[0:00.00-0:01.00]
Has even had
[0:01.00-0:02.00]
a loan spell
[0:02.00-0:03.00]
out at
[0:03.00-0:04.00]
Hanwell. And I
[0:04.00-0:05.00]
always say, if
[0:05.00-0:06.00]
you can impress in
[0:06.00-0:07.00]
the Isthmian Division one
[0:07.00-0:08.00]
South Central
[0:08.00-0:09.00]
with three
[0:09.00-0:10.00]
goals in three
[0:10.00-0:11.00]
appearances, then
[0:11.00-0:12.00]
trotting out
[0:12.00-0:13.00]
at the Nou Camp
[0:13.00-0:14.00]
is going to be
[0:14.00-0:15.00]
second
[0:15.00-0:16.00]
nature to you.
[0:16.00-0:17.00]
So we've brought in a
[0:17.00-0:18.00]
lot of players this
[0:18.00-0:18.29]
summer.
□ □ □ □
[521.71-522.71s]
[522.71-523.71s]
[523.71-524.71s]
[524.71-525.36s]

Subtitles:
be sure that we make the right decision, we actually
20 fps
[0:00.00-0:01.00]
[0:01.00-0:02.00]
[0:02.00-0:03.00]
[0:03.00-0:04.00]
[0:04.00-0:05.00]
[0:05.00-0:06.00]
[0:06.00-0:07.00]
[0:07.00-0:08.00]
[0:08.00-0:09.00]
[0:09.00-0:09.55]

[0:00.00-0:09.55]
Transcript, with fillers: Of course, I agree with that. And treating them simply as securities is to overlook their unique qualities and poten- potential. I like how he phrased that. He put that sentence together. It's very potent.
□ □ □ □
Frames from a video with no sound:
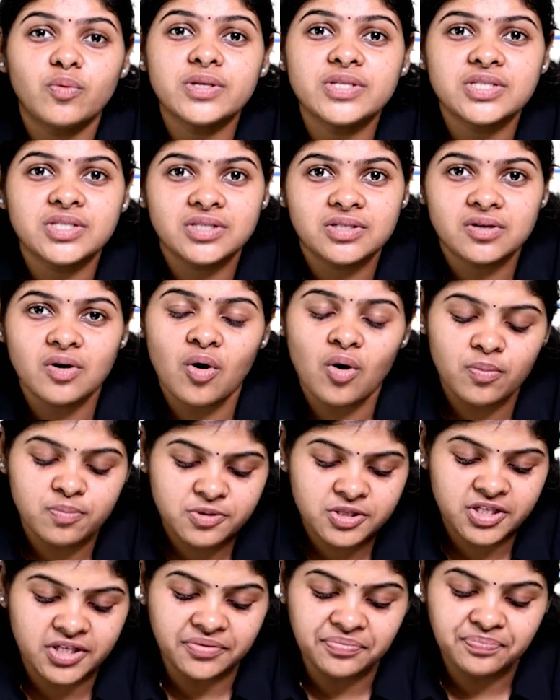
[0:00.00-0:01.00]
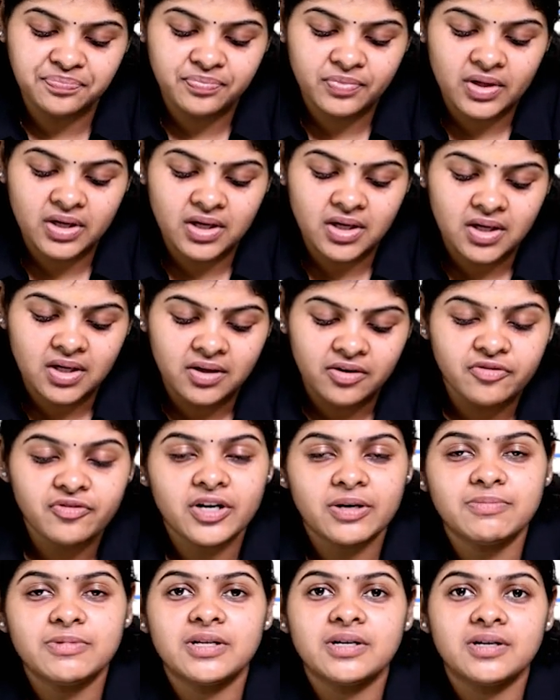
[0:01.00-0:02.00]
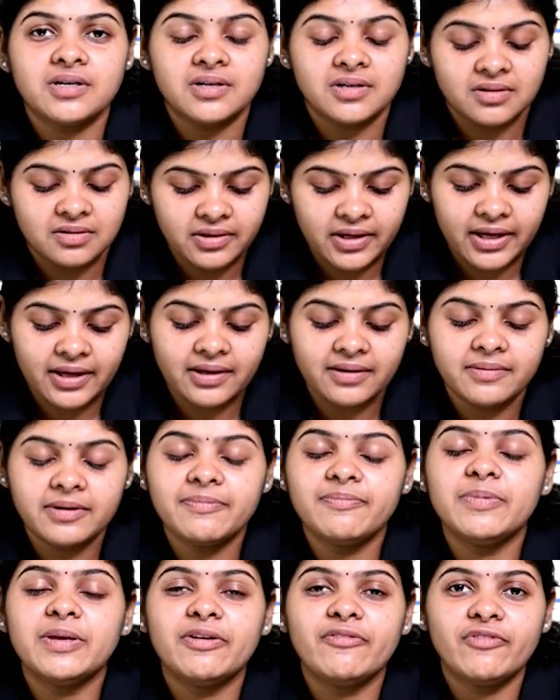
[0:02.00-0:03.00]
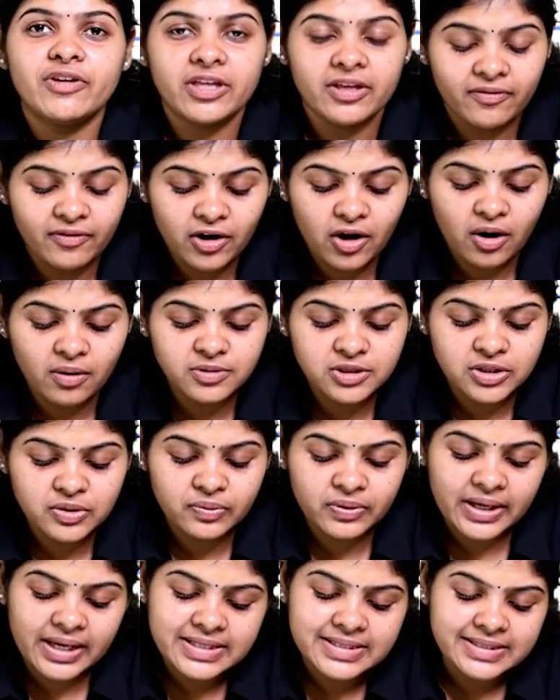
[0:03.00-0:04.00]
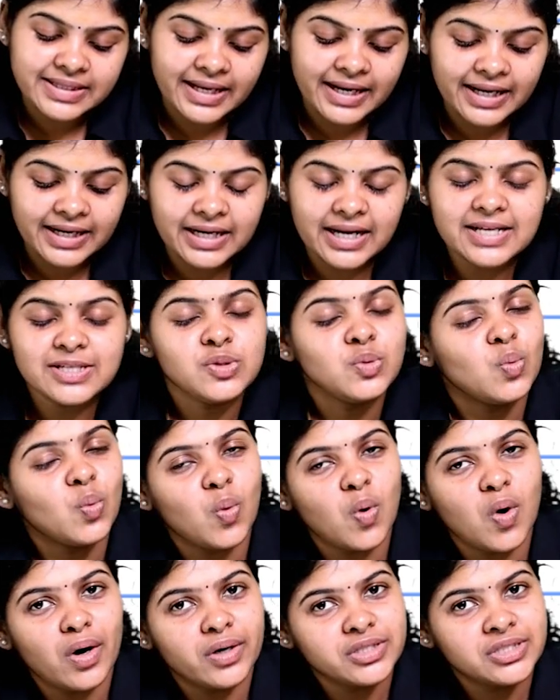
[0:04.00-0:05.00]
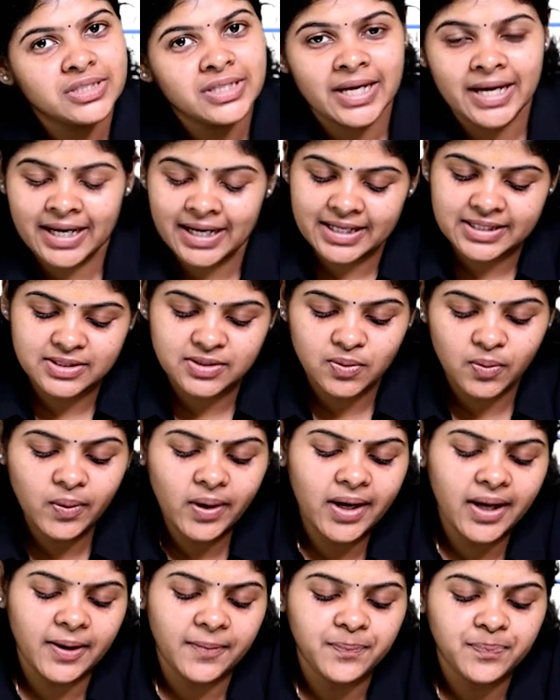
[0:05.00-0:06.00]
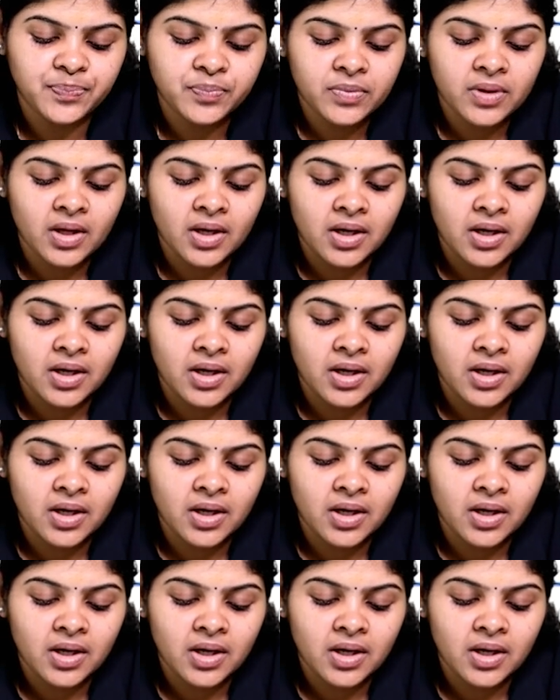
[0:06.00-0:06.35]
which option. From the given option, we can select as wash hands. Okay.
□ □ □ □
- **Task details**: Copy word for word the stretch of entries above from the line that has "[521.71-522.71s]" through the line that has "[0:00.00-0:09.55]", both ends included, and nothing outside it.

- **Written response**:
[521.71-522.71s]
[522.71-523.71s]
[523.71-524.71s]
[524.71-525.36s]

Subtitles:
be sure that we make the right decision, we actually
20 fps
[0:00.00-0:01.00]
[0:01.00-0:02.00]
[0:02.00-0:03.00]
[0:03.00-0:04.00]
[0:04.00-0:05.00]
[0:05.00-0:06.00]
[0:06.00-0:07.00]
[0:07.00-0:08.00]
[0:08.00-0:09.00]
[0:09.00-0:09.55]

[0:00.00-0:09.55]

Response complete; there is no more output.